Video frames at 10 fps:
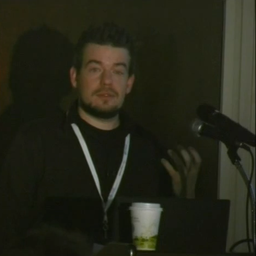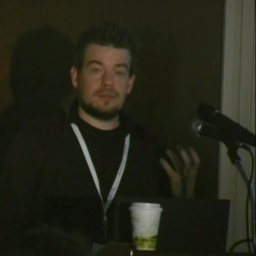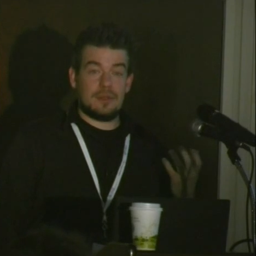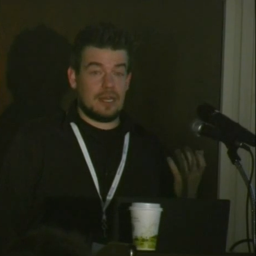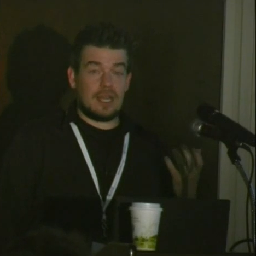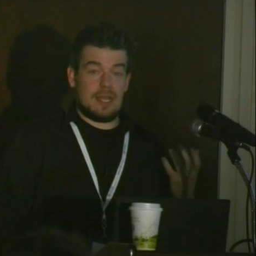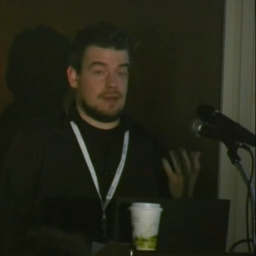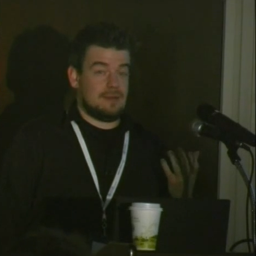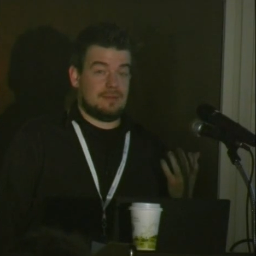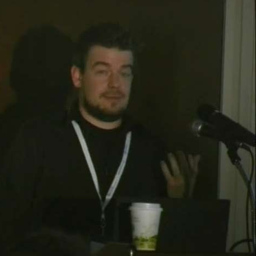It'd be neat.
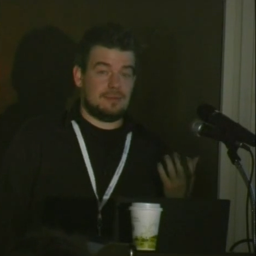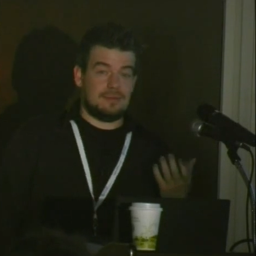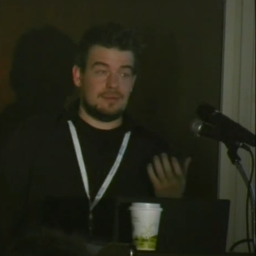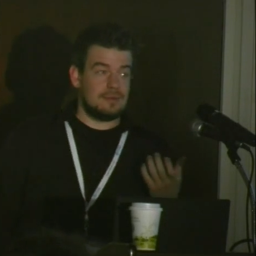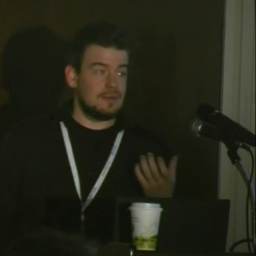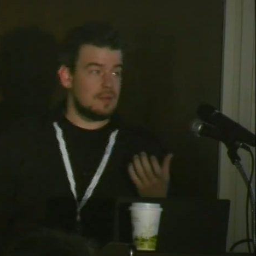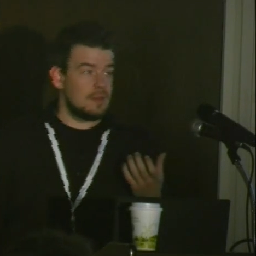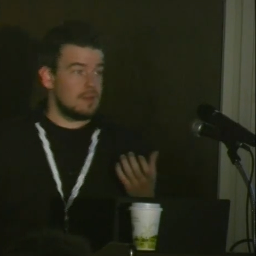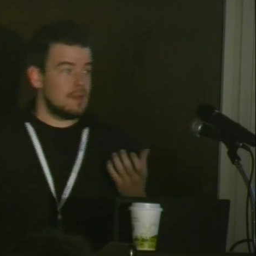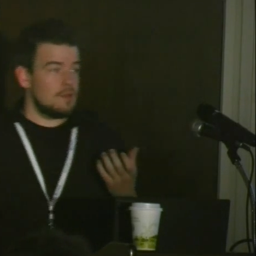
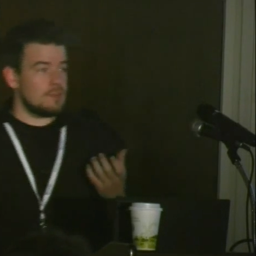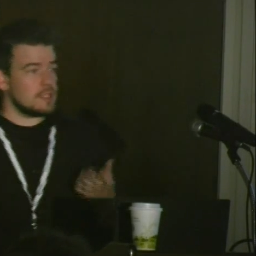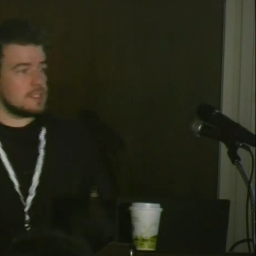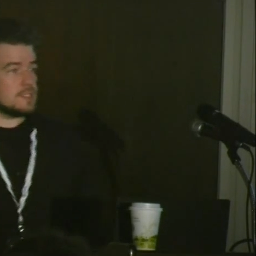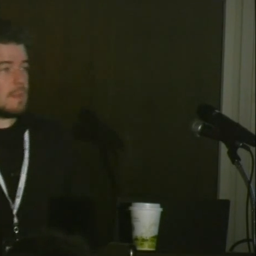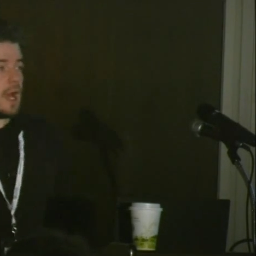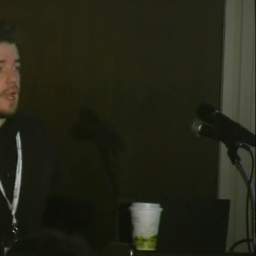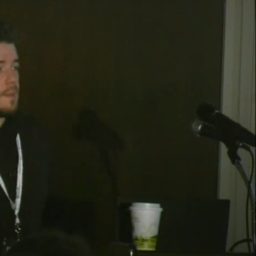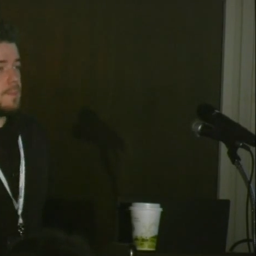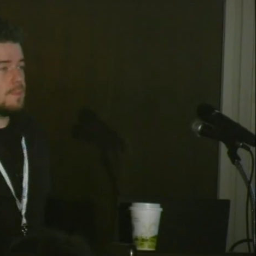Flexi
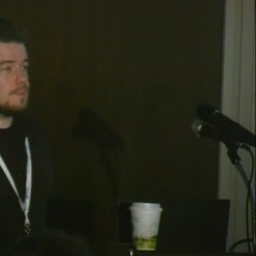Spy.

--

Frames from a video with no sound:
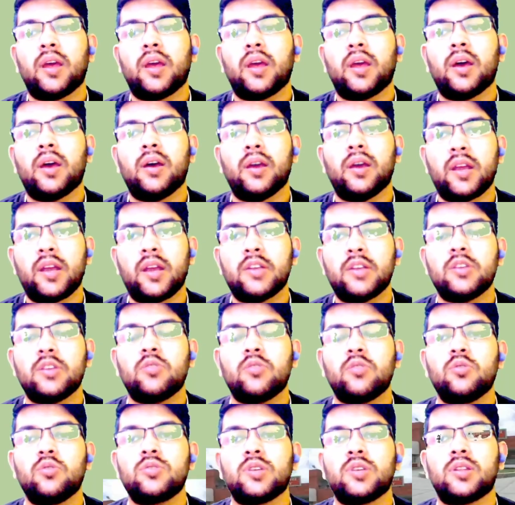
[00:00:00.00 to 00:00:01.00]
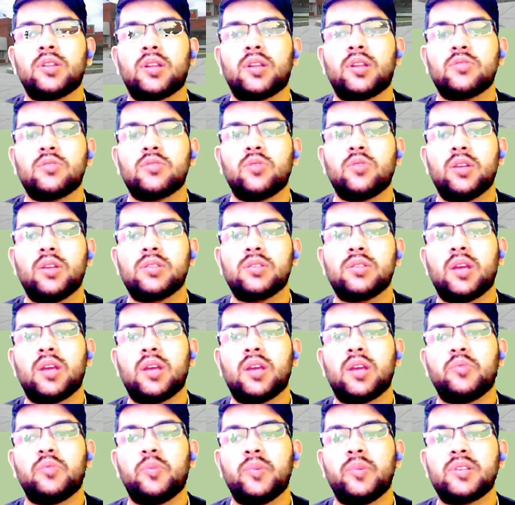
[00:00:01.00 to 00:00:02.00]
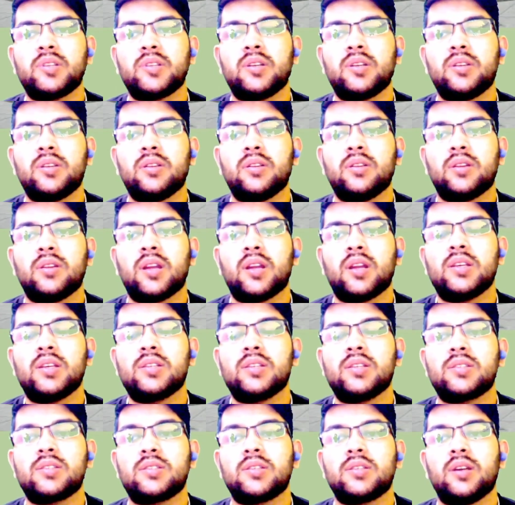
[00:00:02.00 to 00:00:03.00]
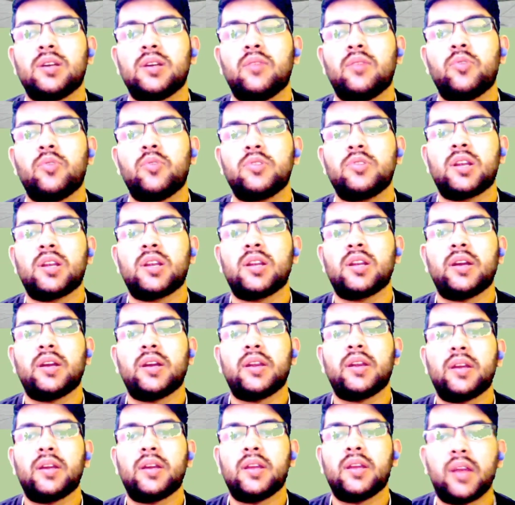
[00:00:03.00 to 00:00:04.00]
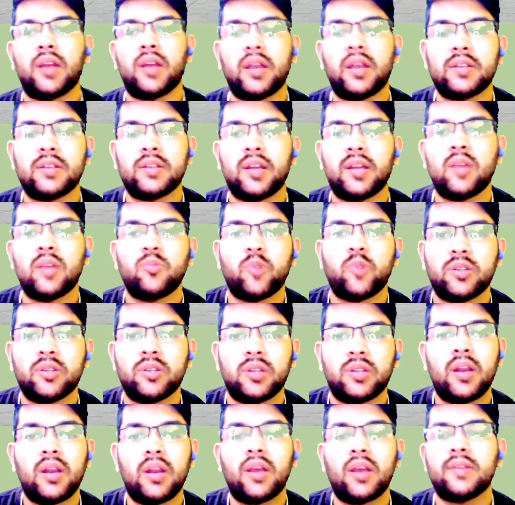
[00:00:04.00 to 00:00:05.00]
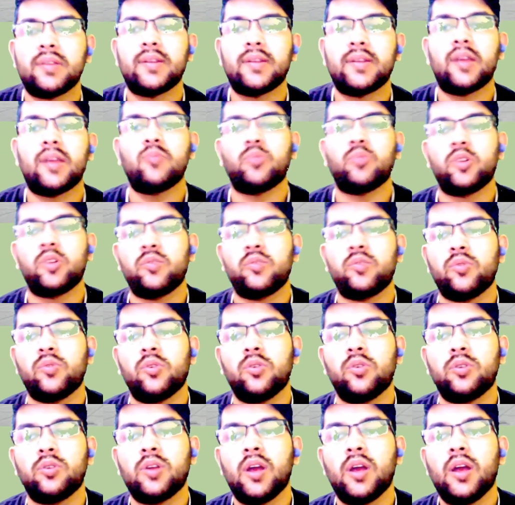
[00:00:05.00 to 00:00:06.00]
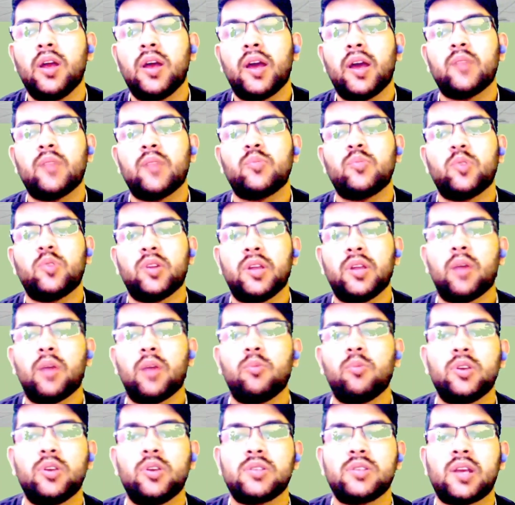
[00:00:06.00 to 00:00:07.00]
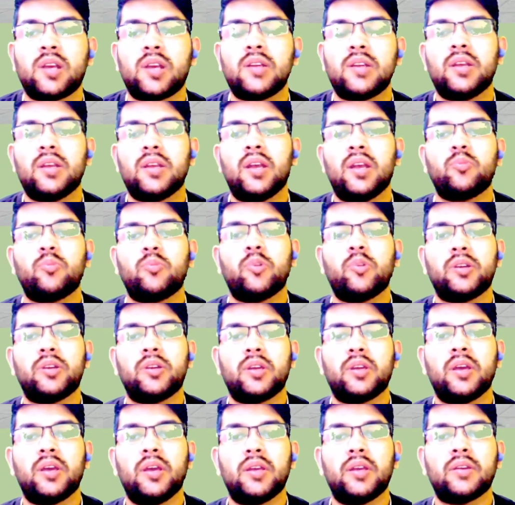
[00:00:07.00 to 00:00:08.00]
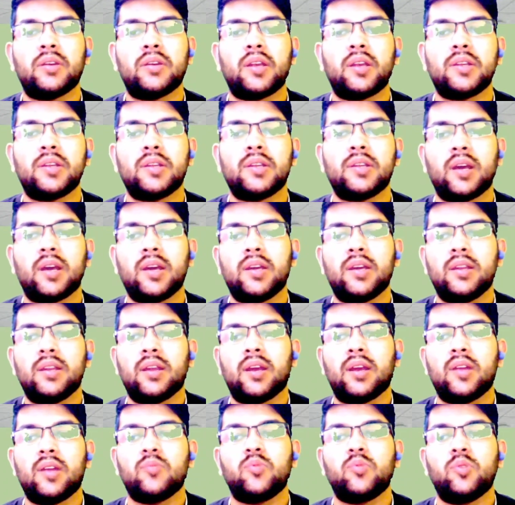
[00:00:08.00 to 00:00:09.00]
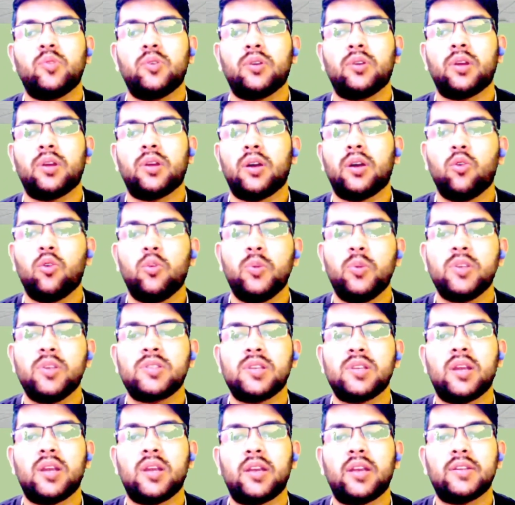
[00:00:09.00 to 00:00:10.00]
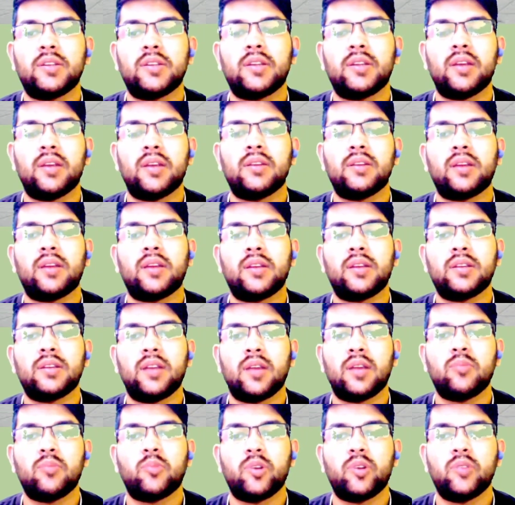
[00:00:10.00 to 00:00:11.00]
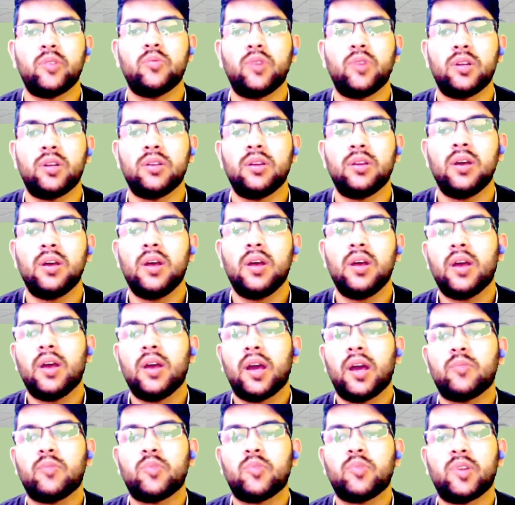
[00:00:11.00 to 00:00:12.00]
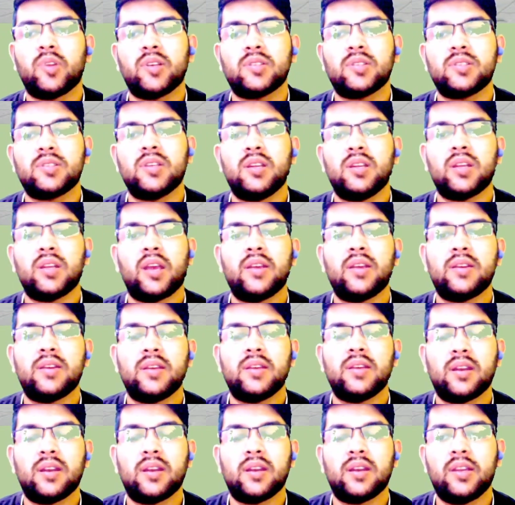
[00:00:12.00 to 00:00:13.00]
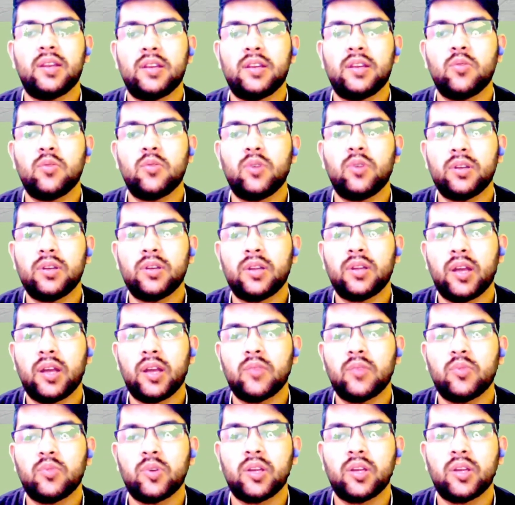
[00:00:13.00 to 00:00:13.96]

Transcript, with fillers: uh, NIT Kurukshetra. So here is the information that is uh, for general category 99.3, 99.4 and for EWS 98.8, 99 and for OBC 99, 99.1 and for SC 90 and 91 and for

==

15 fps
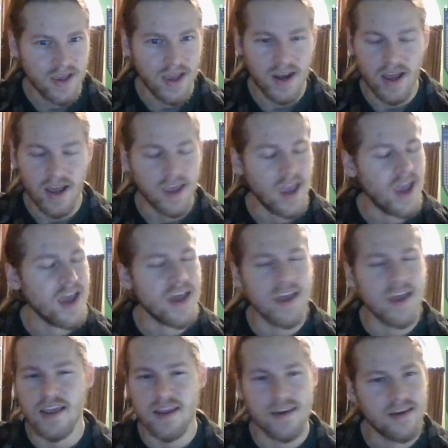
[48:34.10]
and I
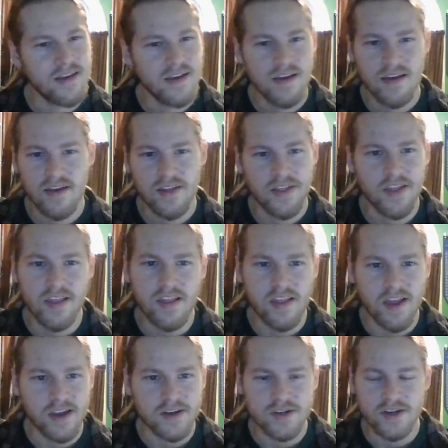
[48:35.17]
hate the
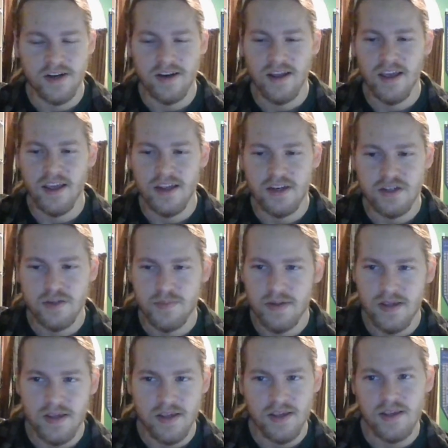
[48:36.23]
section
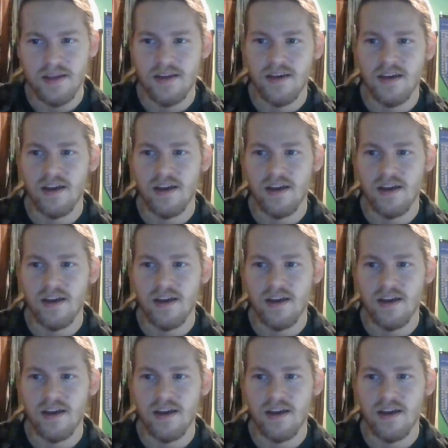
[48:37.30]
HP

* What to produce:
State how many lines above include the word "with", and nothing more.

* Response to this exercise:
2